OK, so to sum up the key steps so far.
- Enable guestshell
- Configure DNS
- Install required Linux & Python modules
- Disable logging
Now we can get to automating stuff.
For this demo let’s create a script that collects some RF statistics from the WLC and sends them via API call to a monitoring system. Specifically, the show ap auto-rf dot11 5ghz command as it gives us some handy information about the state of the network. This command cannot be run per-AP, meaning that it is potentially a long output depending on the number of APs attached to the WLC, we will need to parse all of it every time, however, this processing will be done within guestshell (at the edge) resulting in a relatively small payload sent to the monitoring system.
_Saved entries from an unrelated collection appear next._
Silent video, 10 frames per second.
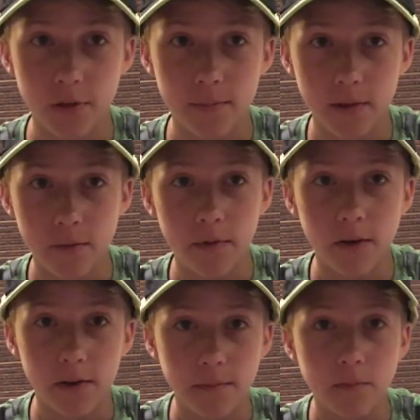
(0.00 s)
to be a
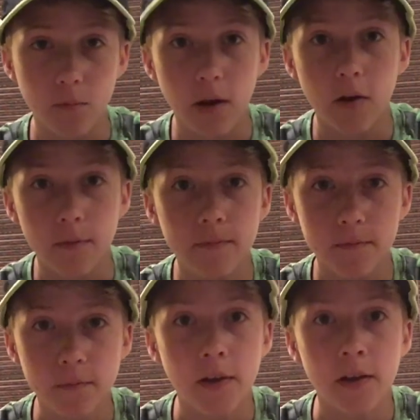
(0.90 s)
very well
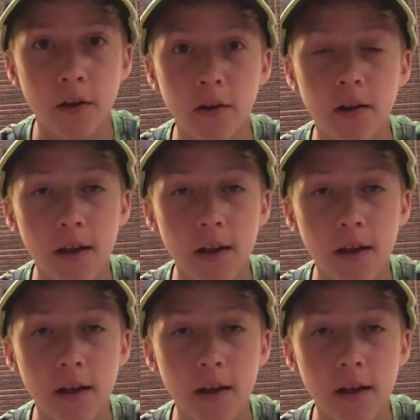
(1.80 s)
video.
All the code used here is available on https://github.com/Johnny8Bit/guestshell9800
On the WLC, clone the repo.
git clone https://github.com/Johnny8Bit/guestshell9800Edit datastream.py and set basic variable(s), i.e., IP of monitoring system.
monitor_ip = "192.168.1.6"Run the data streaming script, either
from inside the guestshell.
[guestshell@guestshell ~]$ python3 /home/guestshell/guestshell9800/datastream.py
192.168.1.6 Timeout
192.168.1.6 Timeoutor from outside the guestshell.
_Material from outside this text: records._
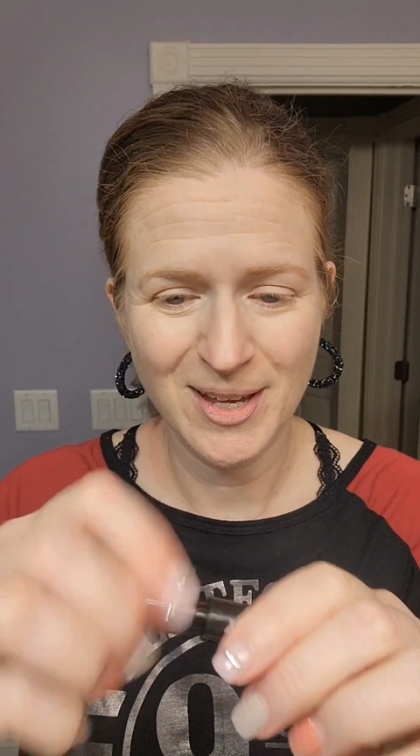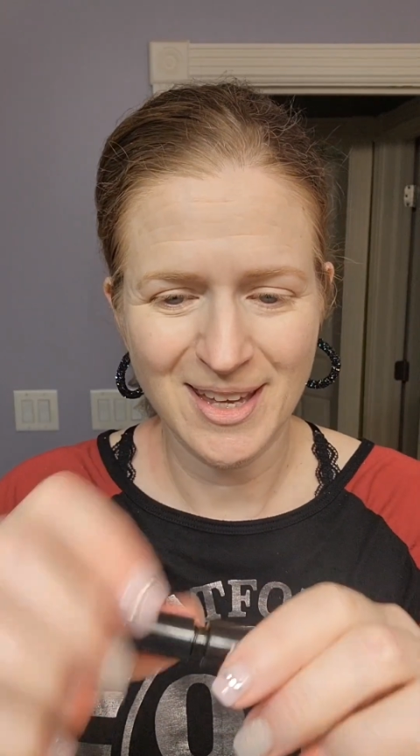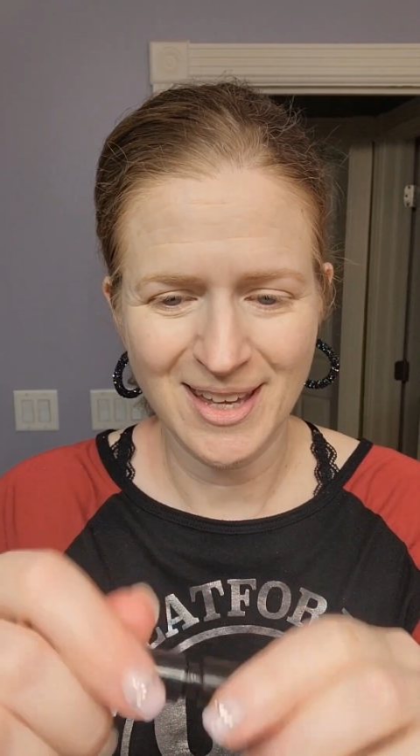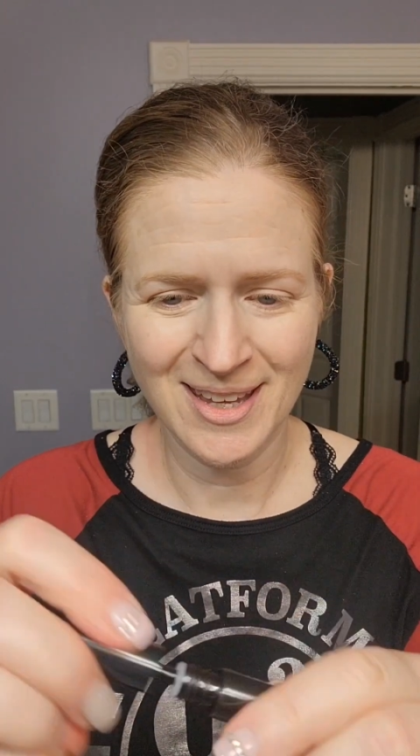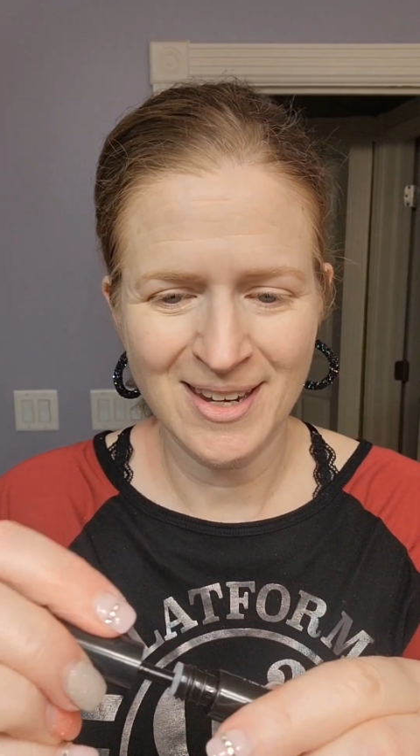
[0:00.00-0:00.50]

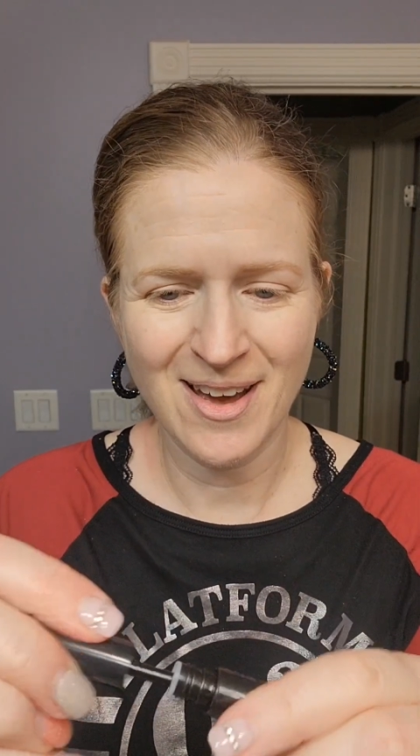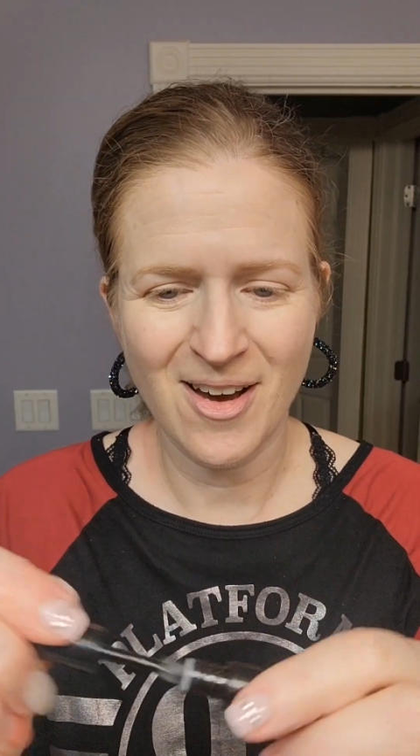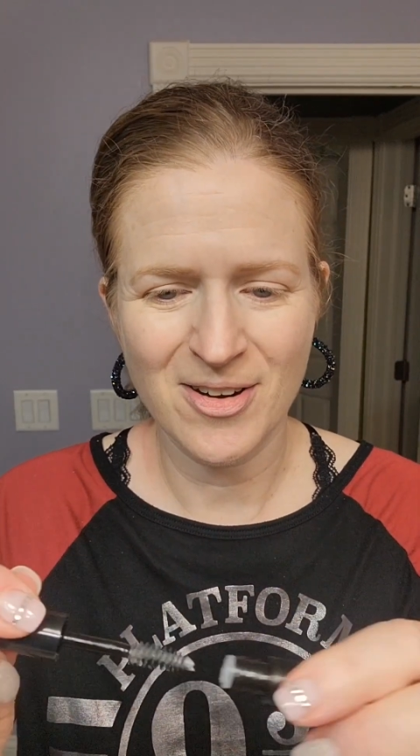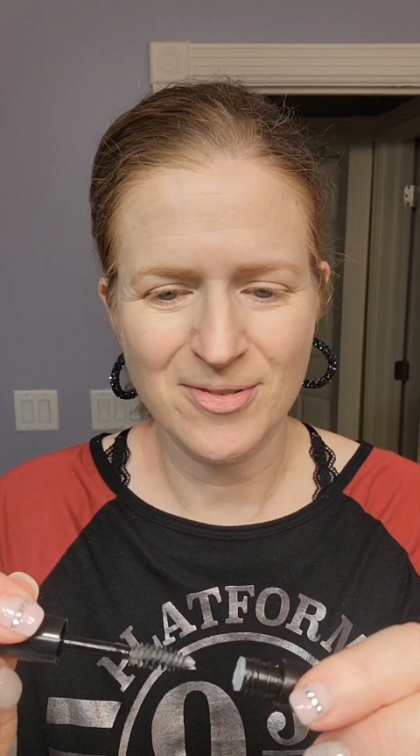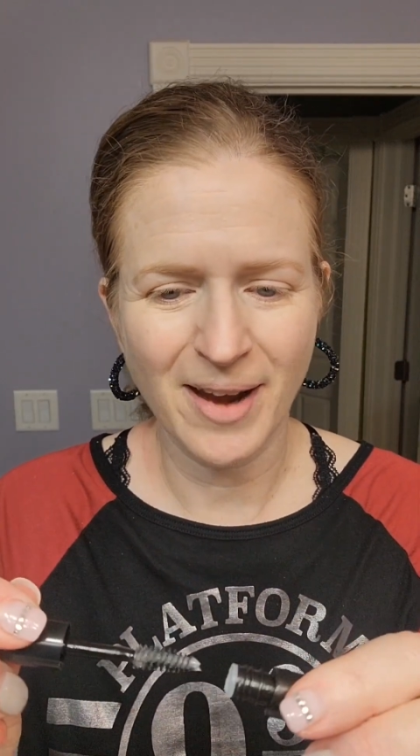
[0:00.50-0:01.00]
in
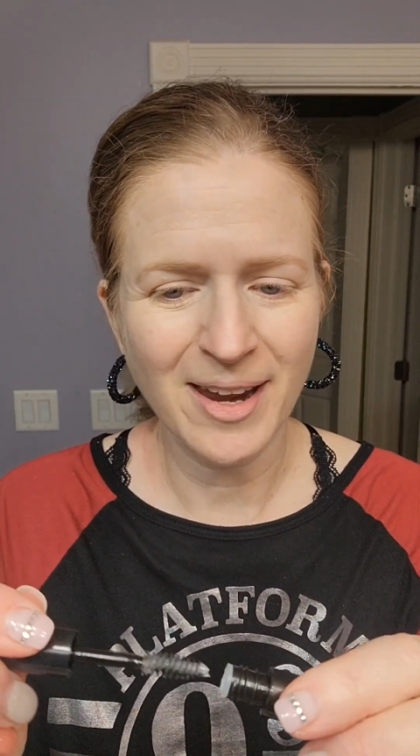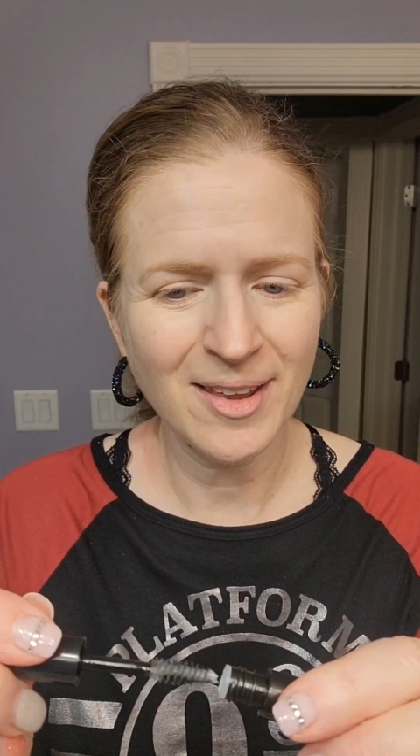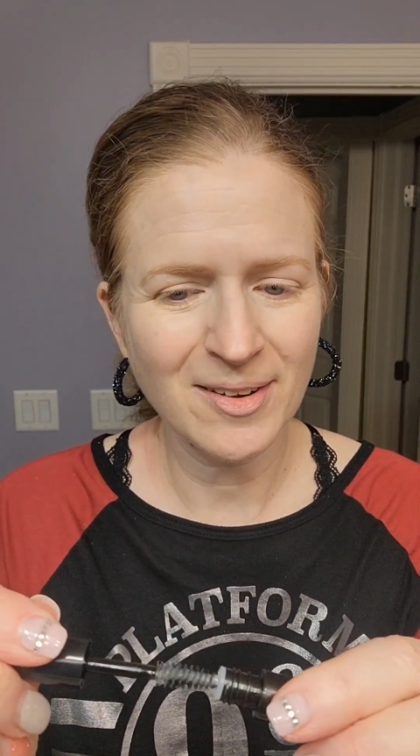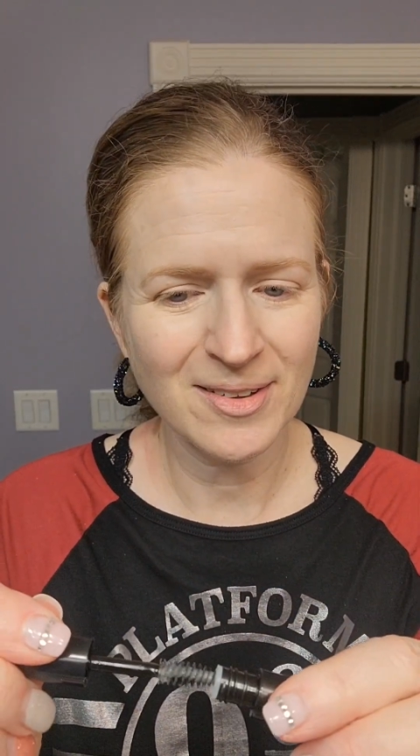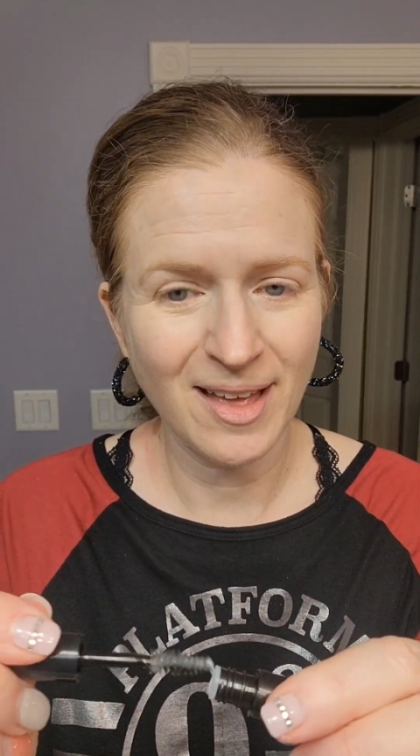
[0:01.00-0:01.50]
our
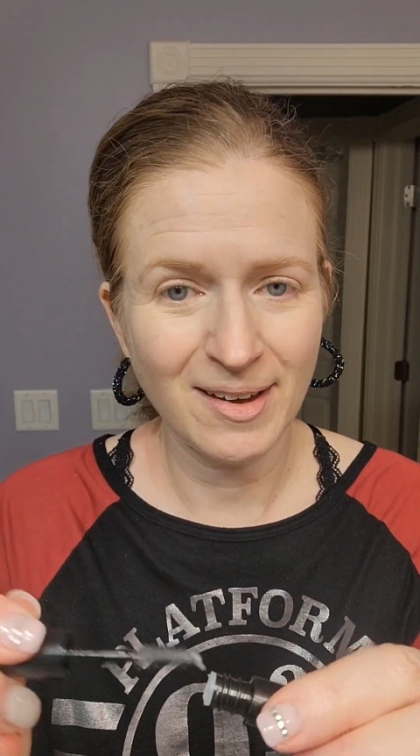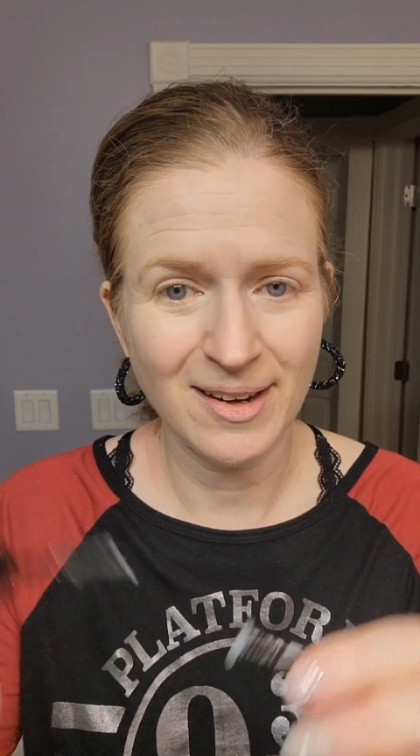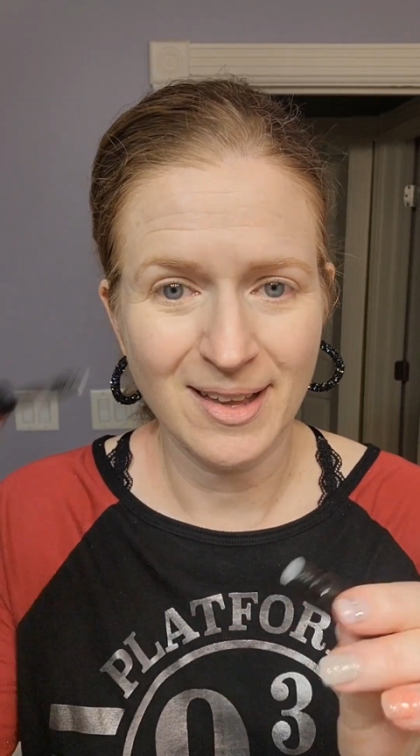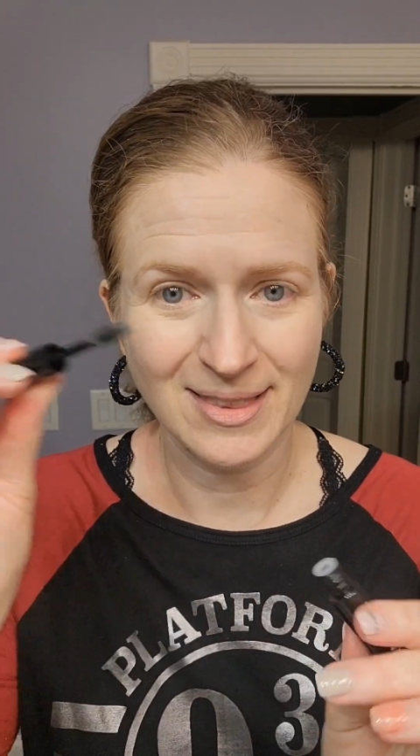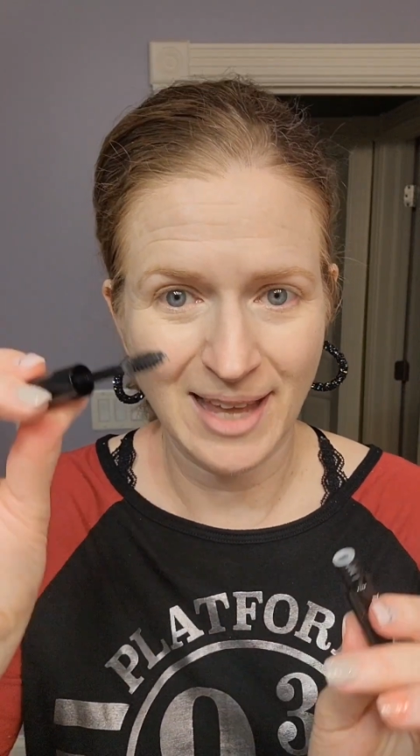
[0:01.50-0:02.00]
regular
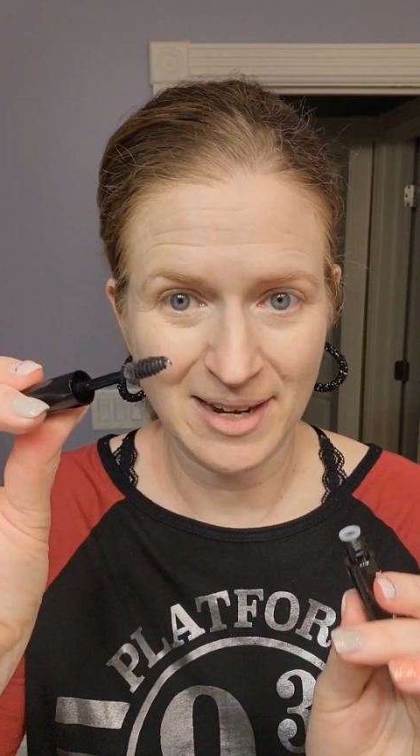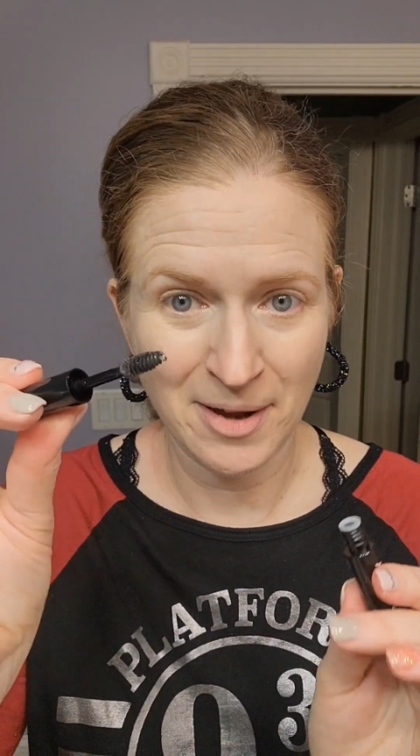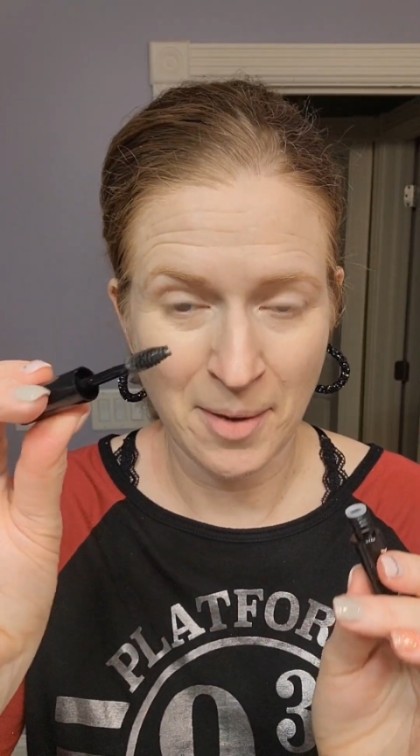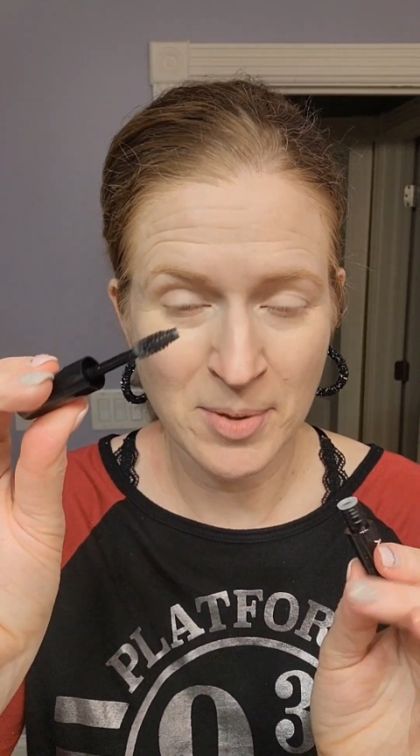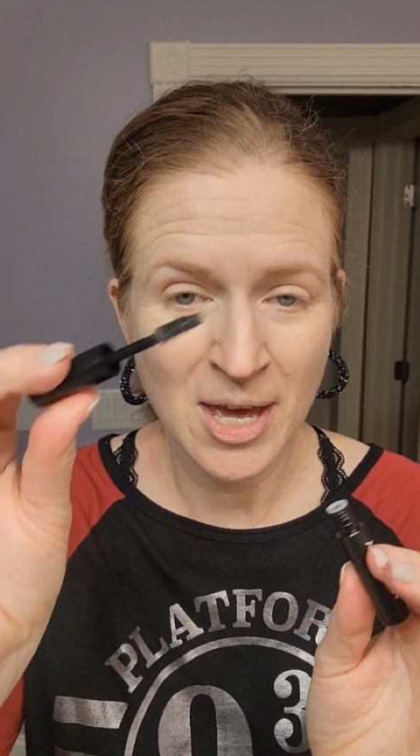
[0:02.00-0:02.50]
line lineup.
WLC9800#guestshell run python3 /home/guestshell/guestshell9800/datastream.py
192.168.1.6 Timeout
192.168.1.6 TimeoutThe timeouts are due to the receiving end of the application not being started yet. The repository contains two versions of the monitor application, a text-based version using the tabulate Python module (textmonitor.py) and a web version (webmonitor.py). Both are Flask applications responsible for receiving the data from the WLC and displaying it. The web version uses simple CSS from http://getskeleton.com/.
Start the receiving app on a local workstation using the Flask development web server.
python3 webmonitor.pyThe guestshell script should now be returning a 200 status code. Now point a browser to the webmonitor application.
And that’s it, the Python script running in a virtual machine on the WLC is collecting data from the WLC, and sending that via API call to a web application. From the single CLI command we get a list of top 20 APs sorted by channel utilization, along with additional information showing client count and the number channel changes on each radio. The page auto-refreshes, refresh frequency as well as frequency of CLI execution can be easily adjusted.
For larger or more permanent deployments a telemetry configuration using something like Grafana would be more scalable, this example does however demonstrate the possibilities guestshell provides by making it possible to run Python directly on the network device.